Cutback of Israeli troops on West Bank led to upsurge of Palestinian terror. Four Israelis dead

October 4, 2015

Cutback of Israeli troops on West Bank led to upsurge of Palestinian terror. Four Israelis dead, DEBKAfile, 11:55 PM IDT, October 3, 2015

Old_city_stabbing_D_3.10.15Child saved in Jerusalem stabbing attack

Amid a wave of terror that has hit Jerusalem, Judea and Samaria during the holiday of Sukkot, and which has already resulted in the murder of four Israelis, it is necessary to point a finger at  some senior IDF officers and members of the Israeli security establishment as partially responsible.

Putting all political issues aside, we point to a decision by IDF Chief of Staff Gady Eisenkot to reduce the number of IDF forces in Judea and Samaria so as to detach them for other missions, that we are unable to reveal here. It was a serious error for Prime Minister Benjamin Netanyahu and Defense Minister Moshe Yaalon to approve the troop reduction in the face of warnings regarding a surge in terror attacks, especially in Jerusalem.

Yaalon and Eisenkot corrected this error on Thursday, October 1, immediately after the murder of Eitam and Na’ama Henkin by killers who appeared to function like professionals. They ordered the immediate redeployment of four battalions to flashpoint areas in Judea and Samaria.

There is no way to immediately turn the clock back and restore security to these areas overnight. It will take time and, meanwhile, there more terror attacks are foreseen in the near future.

The general feeling in some military quarters is that the commanders responsible for security in Judea and Samaria and Jerusalem, down to the heads of regional brigades were not the right choices for dealing with complex and sensitive security situations.  The officials who made those appointments must be held responsible for incorrectly presuming that the situation in those areas would stay calm in the long term and therefore failing to instal officers best able to handle the current threats.

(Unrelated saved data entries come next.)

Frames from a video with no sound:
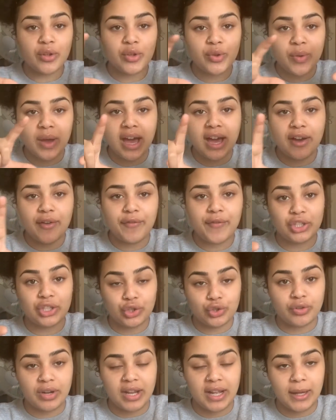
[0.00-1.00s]
you have the
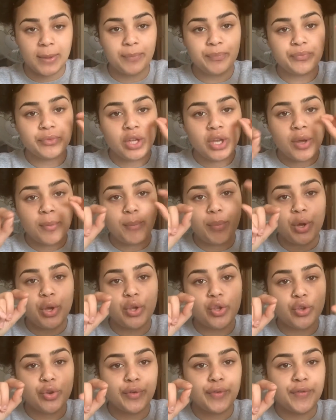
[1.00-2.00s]
string,
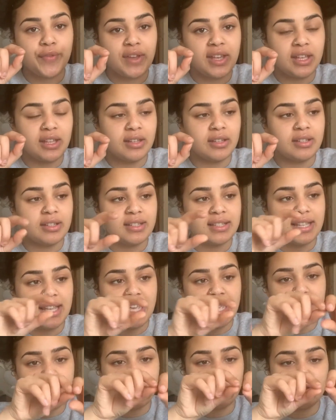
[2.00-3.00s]
put your fingers,
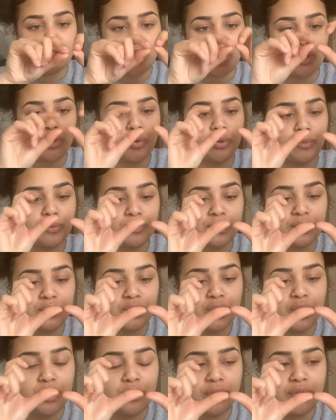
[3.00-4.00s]
so your
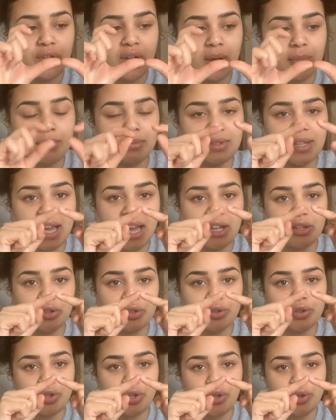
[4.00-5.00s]
2 thumbs and your
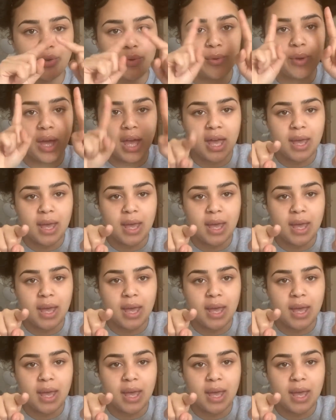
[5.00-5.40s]
2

In the space of 48 hours, during the Jewish festival season, two pairs of Israel parents were attacked by Palestinian terrorists. After gunmen killed the first couple Eitam and Na’ama Henkin in a drive-by ambush near Alon More Thursday night, a second couple and their two-year old child were knifed in the Old City of Jerusalem Saturday night, Oct. 3 by a another Palestinian terrorist on their way to the Western Wall. They were among a large crowd thronging through the main street to the Kotel.

The father and a second man died of their injuries before reaching hospital, the mother is in grave condition.. The child was struck in the foot. A fourth victim is in very serious condition. After his stabbing attack, the terrorist snatched the sidearm of one of his victims and began shooting at passing tourists before Border Guards police cut him down. The dead terrorist has meanwhile been identified as Muhand Halabi, 19, from El Bireh near Ramallah.

Jerusalem is beset for some weeks now by fast escalating aggressive Palestinian terror.The heavily beefed up forces of Border Guards and IDF troops are clearly failing to staunch or avert the rising violence.

The fatal stabbing attack in Jerusalem Saturday followed two overnight attacks elsewhere in the city: gunfire on an Israeli vehicle near Maale Adummim. In the southern district, gunshots from Jebel Mukabar reached the neighboring Jewish neighborhood of Nof Zion. No one was hurt in both these incidents. Saturday night, there was more shooting from Jebel Mukabar.

Police have imposed a curfew on the Old City of Jerusalem and shut all the gates to Temple Mount.

The large-scale army raid of Nablus in pursuit of the murderers of Eitam and Na’ama Henkin has rounded up a number of suspects.